→ **YOUR ASSIGNMENT**: Lower down are entries containing pictures. Copy exactly, without those pictures, the lines from the line with "[00:09:50.44 to 00:09:51.44]" through the line with "[00:10:03.44 to 00:10:04.12]".
RECORDS FOR THE EXERCISE section start
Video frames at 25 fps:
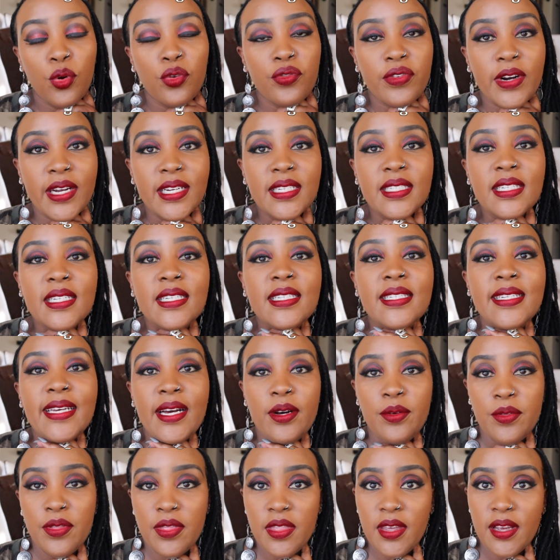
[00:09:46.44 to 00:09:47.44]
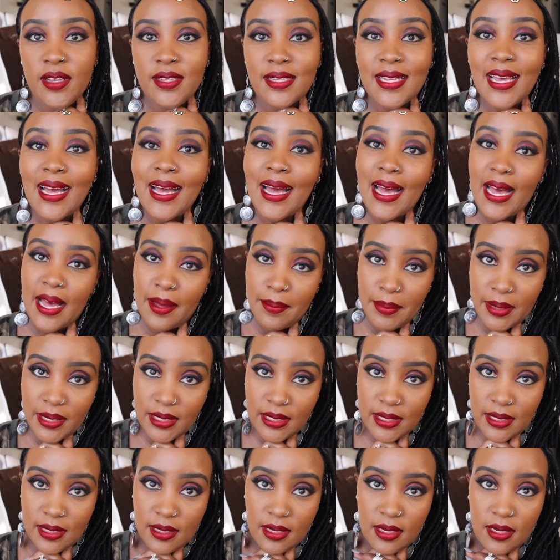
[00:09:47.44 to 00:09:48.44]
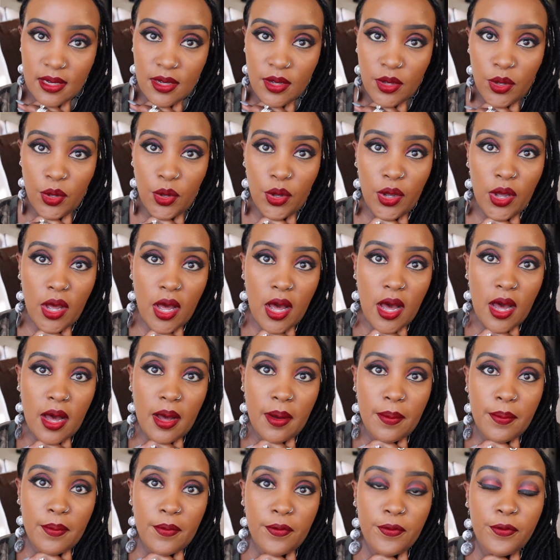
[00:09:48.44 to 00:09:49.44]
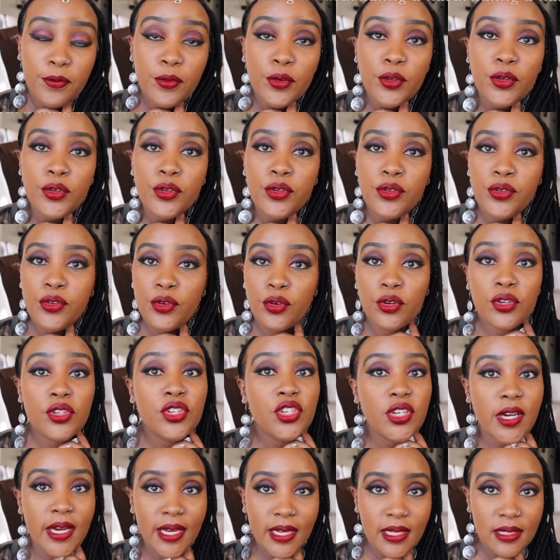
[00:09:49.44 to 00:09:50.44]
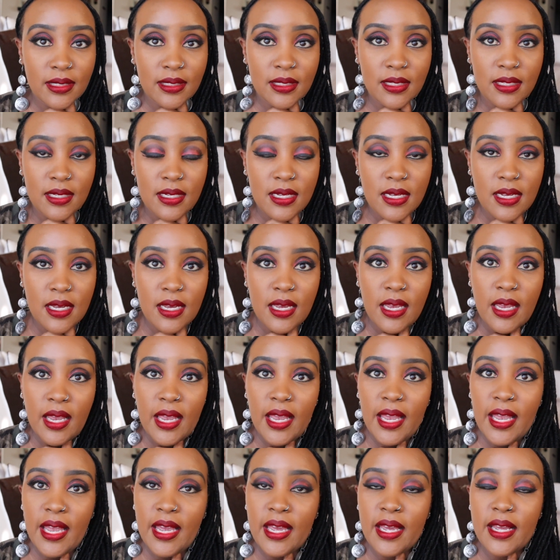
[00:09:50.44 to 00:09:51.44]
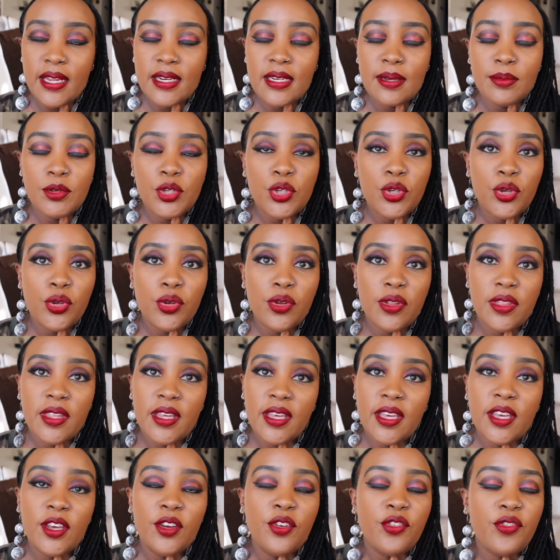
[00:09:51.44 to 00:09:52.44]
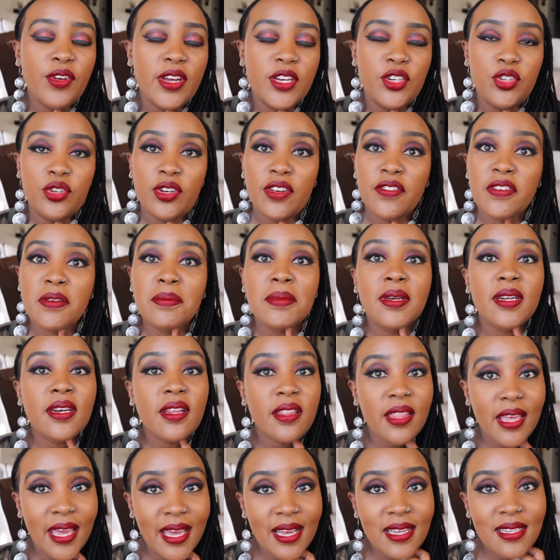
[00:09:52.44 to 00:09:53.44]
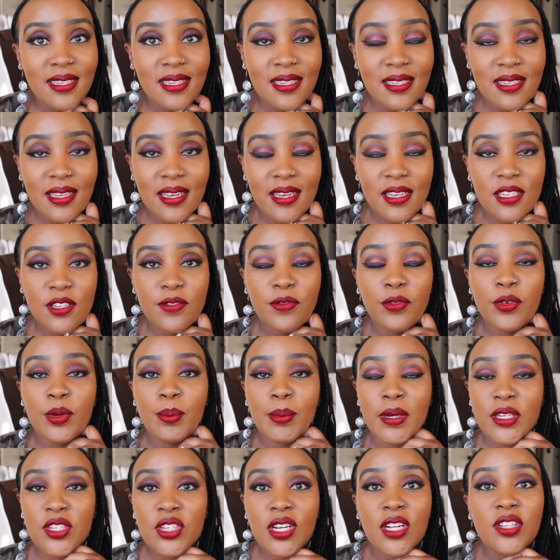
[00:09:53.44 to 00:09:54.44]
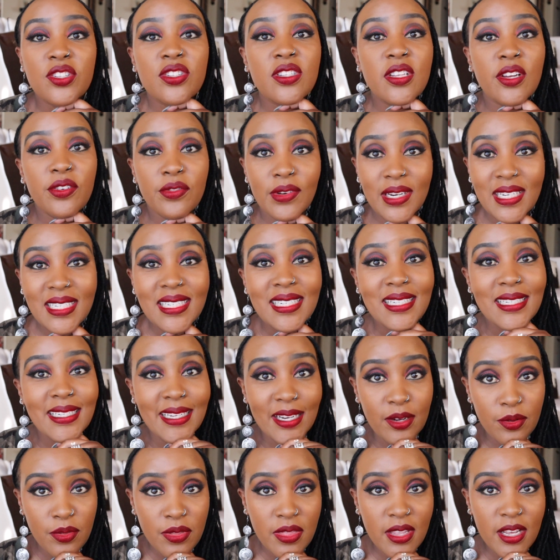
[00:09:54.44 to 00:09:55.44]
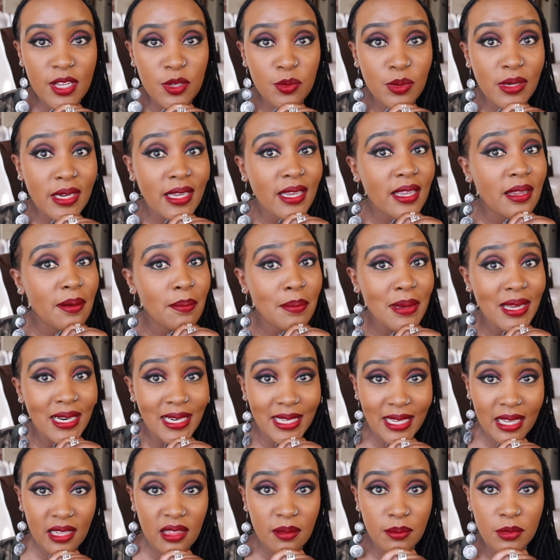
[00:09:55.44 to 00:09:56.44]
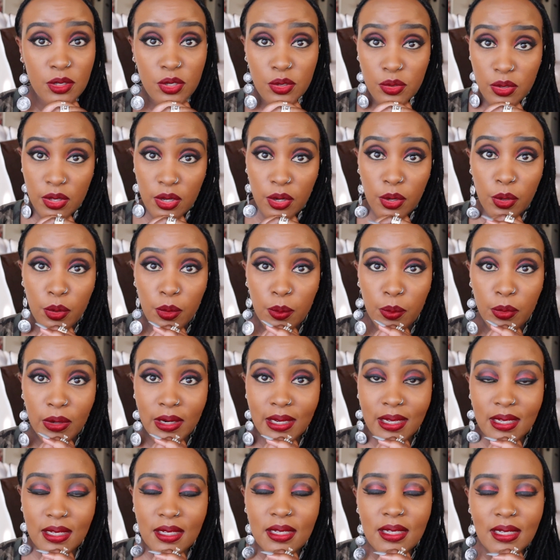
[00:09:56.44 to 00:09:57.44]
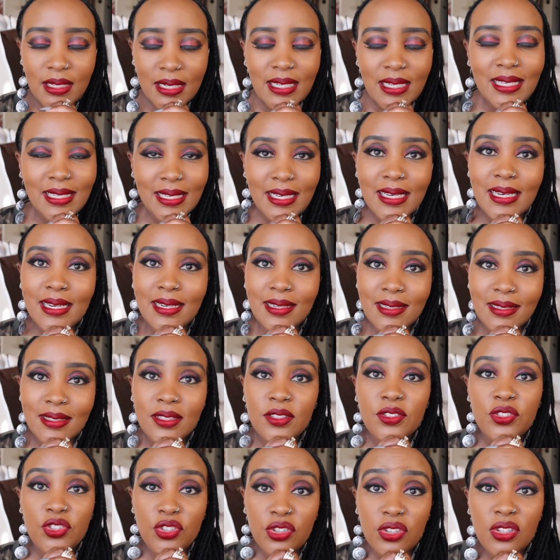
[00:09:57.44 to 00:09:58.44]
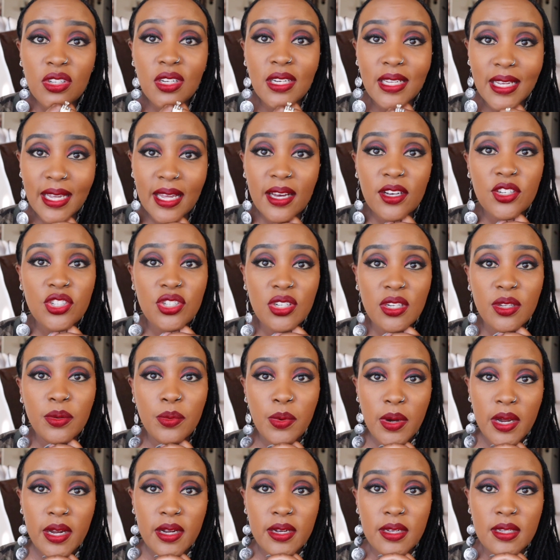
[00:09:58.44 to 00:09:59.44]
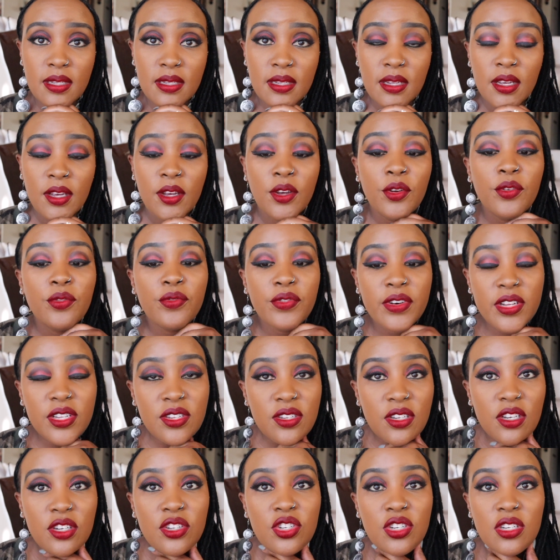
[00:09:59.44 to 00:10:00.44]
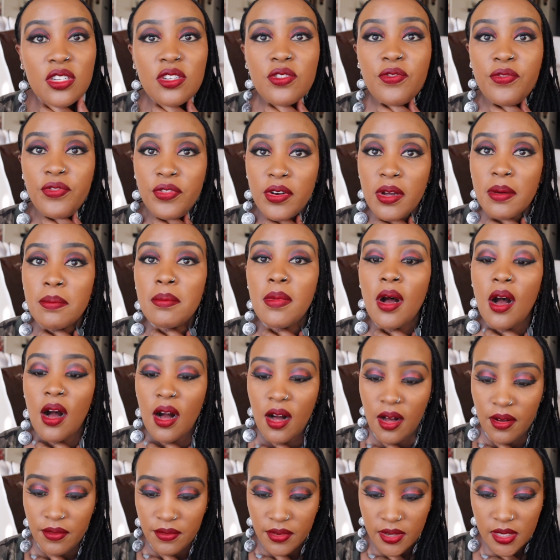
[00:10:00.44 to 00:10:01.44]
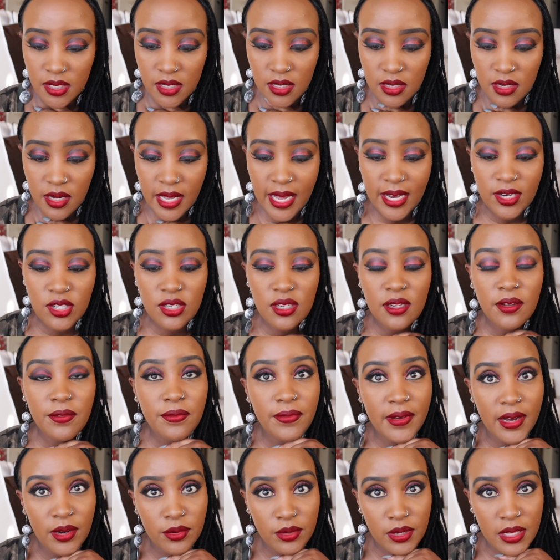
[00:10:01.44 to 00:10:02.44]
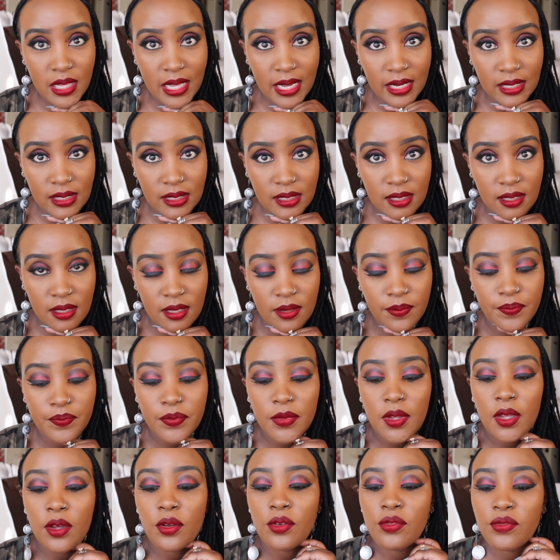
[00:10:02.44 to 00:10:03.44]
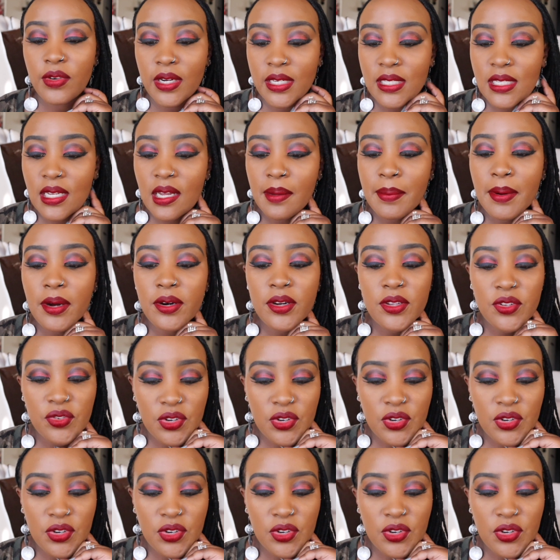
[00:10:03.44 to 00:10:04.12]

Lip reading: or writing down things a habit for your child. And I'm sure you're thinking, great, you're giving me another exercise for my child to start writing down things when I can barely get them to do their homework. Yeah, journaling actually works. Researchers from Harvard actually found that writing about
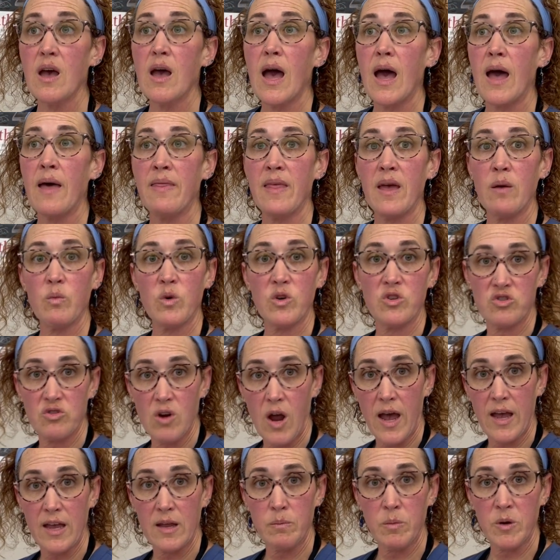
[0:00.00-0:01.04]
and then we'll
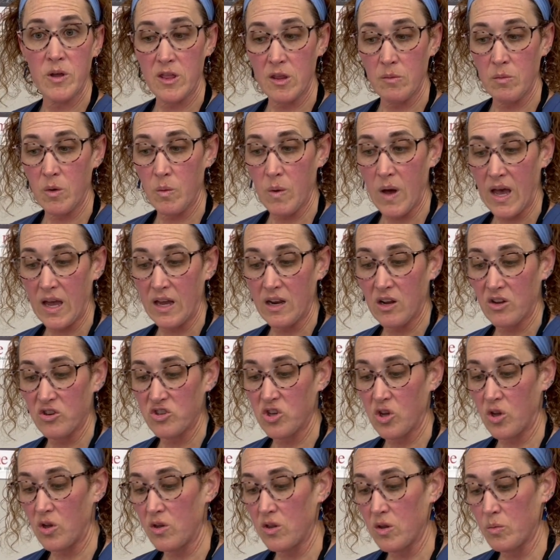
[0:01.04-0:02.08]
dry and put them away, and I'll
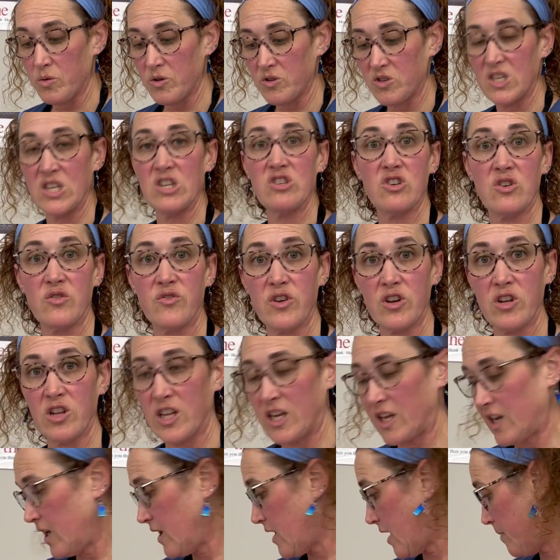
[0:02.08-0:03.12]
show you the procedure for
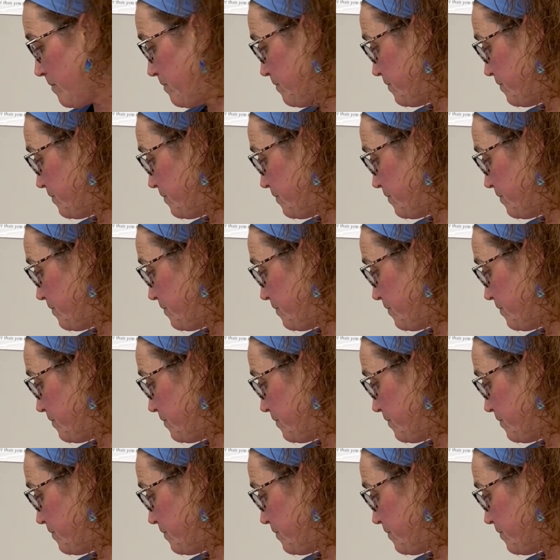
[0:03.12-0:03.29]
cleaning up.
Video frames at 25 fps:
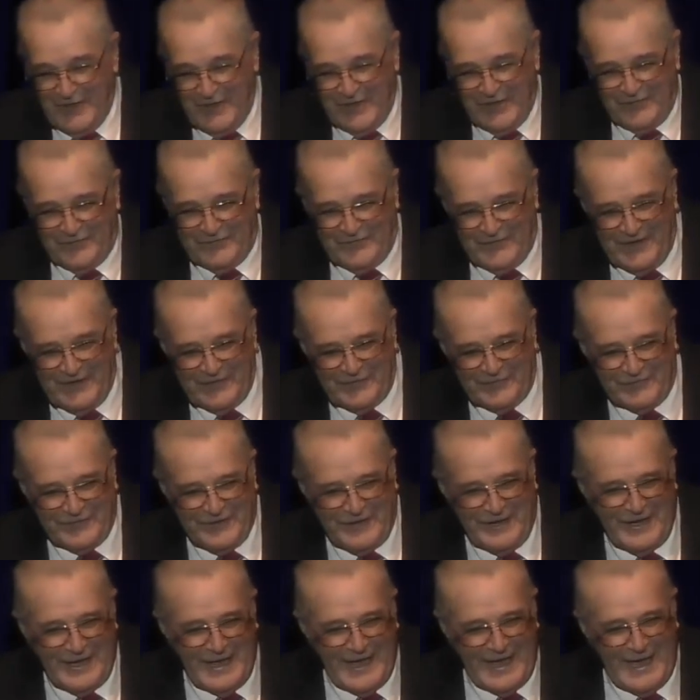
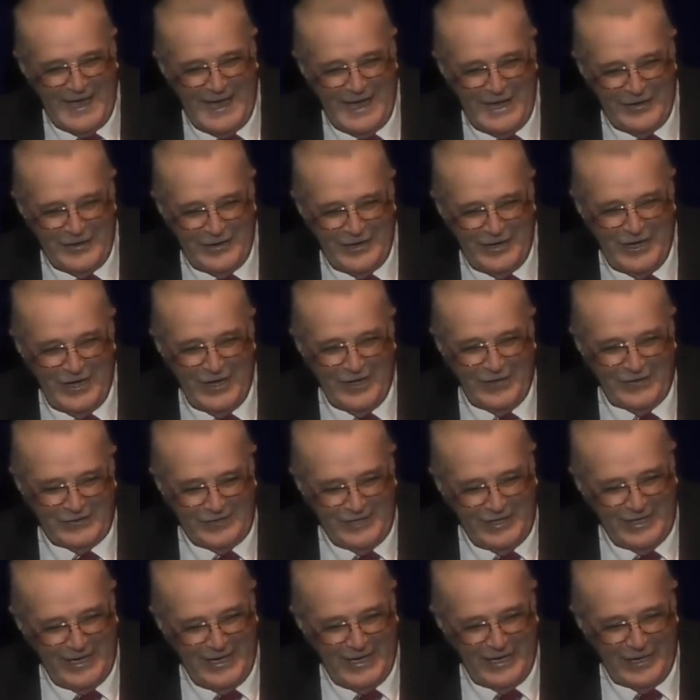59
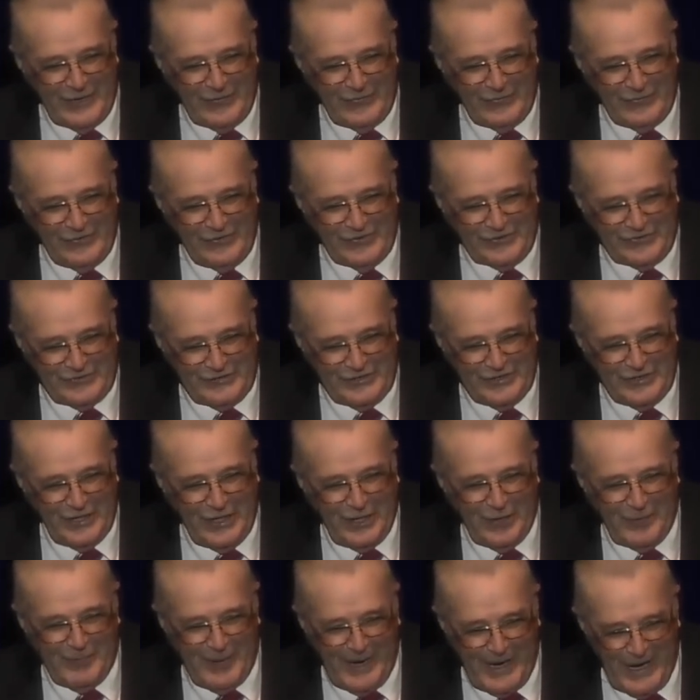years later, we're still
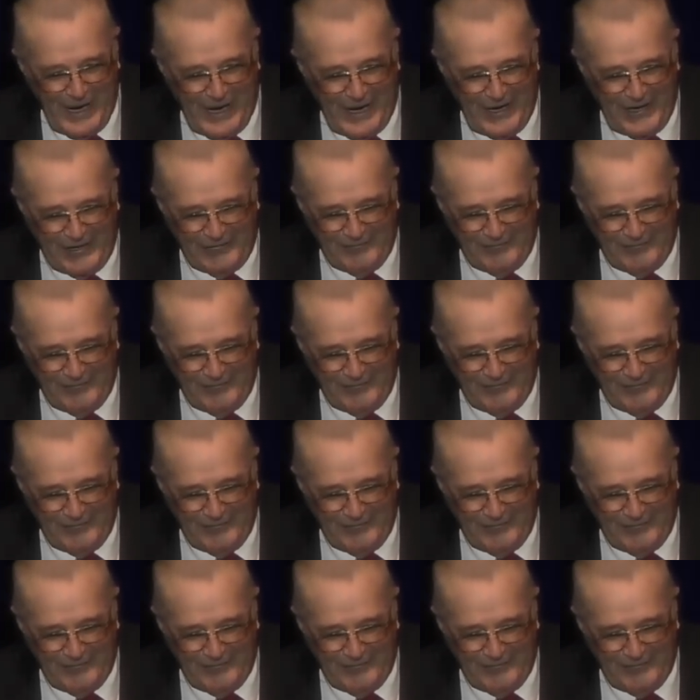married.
RECORDS FOR THE EXERCISE section end
→ **WRITTEN RESPONSE**:
[00:09:50.44 to 00:09:51.44]
[00:09:51.44 to 00:09:52.44]
[00:09:52.44 to 00:09:53.44]
[00:09:53.44 to 00:09:54.44]
[00:09:54.44 to 00:09:55.44]
[00:09:55.44 to 00:09:56.44]
[00:09:56.44 to 00:09:57.44]
[00:09:57.44 to 00:09:58.44]
[00:09:58.44 to 00:09:59.44]
[00:09:59.44 to 00:10:00.44]
[00:10:00.44 to 00:10:01.44]
[00:10:01.44 to 00:10:02.44]
[00:10:02.44 to 00:10:03.44]
[00:10:03.44 to 00:10:04.12]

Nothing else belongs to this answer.